- DIRECTIONS FOR THIS TASK: Write out the following listing's lines from the one with "[1:00:04.56]" to the one with "[1:00:06.46]", exactly, with both included and no others.

- DATA IN THIS EXERCISE:
------------------------------------

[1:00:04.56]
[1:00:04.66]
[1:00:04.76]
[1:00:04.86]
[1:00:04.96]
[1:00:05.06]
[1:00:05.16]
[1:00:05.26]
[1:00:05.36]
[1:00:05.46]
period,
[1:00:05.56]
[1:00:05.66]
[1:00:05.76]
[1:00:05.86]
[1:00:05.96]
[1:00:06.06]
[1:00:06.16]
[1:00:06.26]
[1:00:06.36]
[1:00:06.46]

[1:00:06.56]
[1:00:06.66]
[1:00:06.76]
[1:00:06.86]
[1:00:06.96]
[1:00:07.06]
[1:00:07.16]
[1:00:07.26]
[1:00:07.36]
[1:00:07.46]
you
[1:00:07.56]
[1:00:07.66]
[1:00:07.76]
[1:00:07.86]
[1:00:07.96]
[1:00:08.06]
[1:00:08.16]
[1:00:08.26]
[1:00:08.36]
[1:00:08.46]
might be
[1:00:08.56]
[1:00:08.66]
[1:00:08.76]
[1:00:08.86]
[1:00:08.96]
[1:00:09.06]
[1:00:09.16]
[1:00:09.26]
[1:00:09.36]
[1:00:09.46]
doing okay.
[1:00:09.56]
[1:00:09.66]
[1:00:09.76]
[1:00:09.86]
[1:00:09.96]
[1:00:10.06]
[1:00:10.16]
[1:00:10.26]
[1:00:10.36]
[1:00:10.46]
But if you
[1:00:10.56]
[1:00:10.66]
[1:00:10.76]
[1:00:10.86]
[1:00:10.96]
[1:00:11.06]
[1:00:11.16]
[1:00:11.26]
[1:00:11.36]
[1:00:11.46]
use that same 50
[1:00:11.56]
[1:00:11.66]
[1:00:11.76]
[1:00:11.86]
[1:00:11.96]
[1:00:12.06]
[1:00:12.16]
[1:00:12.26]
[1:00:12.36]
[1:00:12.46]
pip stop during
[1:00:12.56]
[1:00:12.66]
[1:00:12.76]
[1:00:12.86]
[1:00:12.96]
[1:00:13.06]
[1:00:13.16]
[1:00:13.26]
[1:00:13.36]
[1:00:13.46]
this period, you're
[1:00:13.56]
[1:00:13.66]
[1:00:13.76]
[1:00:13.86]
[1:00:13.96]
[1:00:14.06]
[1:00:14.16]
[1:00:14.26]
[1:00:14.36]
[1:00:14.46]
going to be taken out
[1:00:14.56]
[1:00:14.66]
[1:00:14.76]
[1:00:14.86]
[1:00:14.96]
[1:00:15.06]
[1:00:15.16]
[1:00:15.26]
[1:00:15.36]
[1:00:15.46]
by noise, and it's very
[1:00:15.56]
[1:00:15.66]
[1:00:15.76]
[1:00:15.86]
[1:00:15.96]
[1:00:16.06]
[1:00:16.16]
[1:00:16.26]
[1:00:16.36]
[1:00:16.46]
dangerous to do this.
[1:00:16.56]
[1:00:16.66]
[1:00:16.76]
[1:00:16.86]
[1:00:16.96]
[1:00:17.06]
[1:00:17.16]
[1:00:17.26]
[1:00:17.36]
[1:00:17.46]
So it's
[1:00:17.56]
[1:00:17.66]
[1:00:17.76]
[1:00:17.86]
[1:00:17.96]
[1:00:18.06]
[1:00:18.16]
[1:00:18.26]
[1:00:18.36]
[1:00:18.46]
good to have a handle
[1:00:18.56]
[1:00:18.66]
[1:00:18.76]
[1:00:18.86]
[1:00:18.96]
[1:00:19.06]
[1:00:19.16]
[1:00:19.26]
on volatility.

------------------------------------

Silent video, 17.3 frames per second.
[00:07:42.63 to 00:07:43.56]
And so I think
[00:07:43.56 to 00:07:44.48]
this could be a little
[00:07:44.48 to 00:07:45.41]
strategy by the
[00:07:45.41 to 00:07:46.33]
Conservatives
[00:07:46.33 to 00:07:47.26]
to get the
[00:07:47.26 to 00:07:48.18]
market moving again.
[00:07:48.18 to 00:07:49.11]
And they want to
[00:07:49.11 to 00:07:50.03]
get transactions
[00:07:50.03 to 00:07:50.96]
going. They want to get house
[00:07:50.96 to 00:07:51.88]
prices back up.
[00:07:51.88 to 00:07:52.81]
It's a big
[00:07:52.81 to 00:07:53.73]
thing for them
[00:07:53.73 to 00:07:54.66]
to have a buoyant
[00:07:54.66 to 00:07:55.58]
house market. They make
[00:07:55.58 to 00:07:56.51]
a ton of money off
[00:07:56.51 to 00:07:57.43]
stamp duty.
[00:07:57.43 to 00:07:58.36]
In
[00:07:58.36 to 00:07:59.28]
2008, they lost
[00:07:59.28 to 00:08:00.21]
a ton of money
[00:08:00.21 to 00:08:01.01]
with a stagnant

------------------------------------

- ANSWER FOR THE TASK:
[1:00:04.56]
[1:00:04.66]
[1:00:04.76]
[1:00:04.86]
[1:00:04.96]
[1:00:05.06]
[1:00:05.16]
[1:00:05.26]
[1:00:05.36]
[1:00:05.46]
period,
[1:00:05.56]
[1:00:05.66]
[1:00:05.76]
[1:00:05.86]
[1:00:05.96]
[1:00:06.06]
[1:00:06.16]
[1:00:06.26]
[1:00:06.36]
[1:00:06.46]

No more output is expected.